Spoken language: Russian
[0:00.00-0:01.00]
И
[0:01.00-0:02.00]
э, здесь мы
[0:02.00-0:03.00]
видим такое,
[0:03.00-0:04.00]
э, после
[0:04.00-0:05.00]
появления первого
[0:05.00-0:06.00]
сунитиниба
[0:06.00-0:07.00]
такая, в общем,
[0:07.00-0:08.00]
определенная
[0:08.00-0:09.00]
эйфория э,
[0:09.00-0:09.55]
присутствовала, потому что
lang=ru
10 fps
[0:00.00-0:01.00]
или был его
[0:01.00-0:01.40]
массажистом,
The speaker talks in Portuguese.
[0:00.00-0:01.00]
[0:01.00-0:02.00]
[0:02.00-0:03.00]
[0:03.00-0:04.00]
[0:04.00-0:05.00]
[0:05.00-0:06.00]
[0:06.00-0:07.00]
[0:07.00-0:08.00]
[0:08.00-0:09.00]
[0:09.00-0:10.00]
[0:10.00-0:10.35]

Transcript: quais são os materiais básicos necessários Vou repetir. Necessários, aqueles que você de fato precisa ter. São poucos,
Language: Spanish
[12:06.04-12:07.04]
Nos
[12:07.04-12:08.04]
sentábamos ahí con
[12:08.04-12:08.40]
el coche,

════════════════════

Taking care to match every character, output all of the entries above.

### EXERCISE OUTPUT
Spoken language: Russian
[0:00.00-0:01.00]
И
[0:01.00-0:02.00]
э, здесь мы
[0:02.00-0:03.00]
видим такое,
[0:03.00-0:04.00]
э, после
[0:04.00-0:05.00]
появления первого
[0:05.00-0:06.00]
сунитиниба
[0:06.00-0:07.00]
такая, в общем,
[0:07.00-0:08.00]
определенная
[0:08.00-0:09.00]
эйфория э,
[0:09.00-0:09.55]
присутствовала, потому что
lang=ru
10 fps
[0:00.00-0:01.00]
или был его
[0:01.00-0:01.40]
массажистом,
The speaker talks in Portuguese.
[0:00.00-0:01.00]
[0:01.00-0:02.00]
[0:02.00-0:03.00]
[0:03.00-0:04.00]
[0:04.00-0:05.00]
[0:05.00-0:06.00]
[0:06.00-0:07.00]
[0:07.00-0:08.00]
[0:08.00-0:09.00]
[0:09.00-0:10.00]
[0:10.00-0:10.35]

Transcript: quais são os materiais básicos necessários Vou repetir. Necessários, aqueles que você de fato precisa ter. São poucos,
Language: Spanish
[12:06.04-12:07.04]
Nos
[12:07.04-12:08.04]
sentábamos ahí con
[12:08.04-12:08.40]
el coche,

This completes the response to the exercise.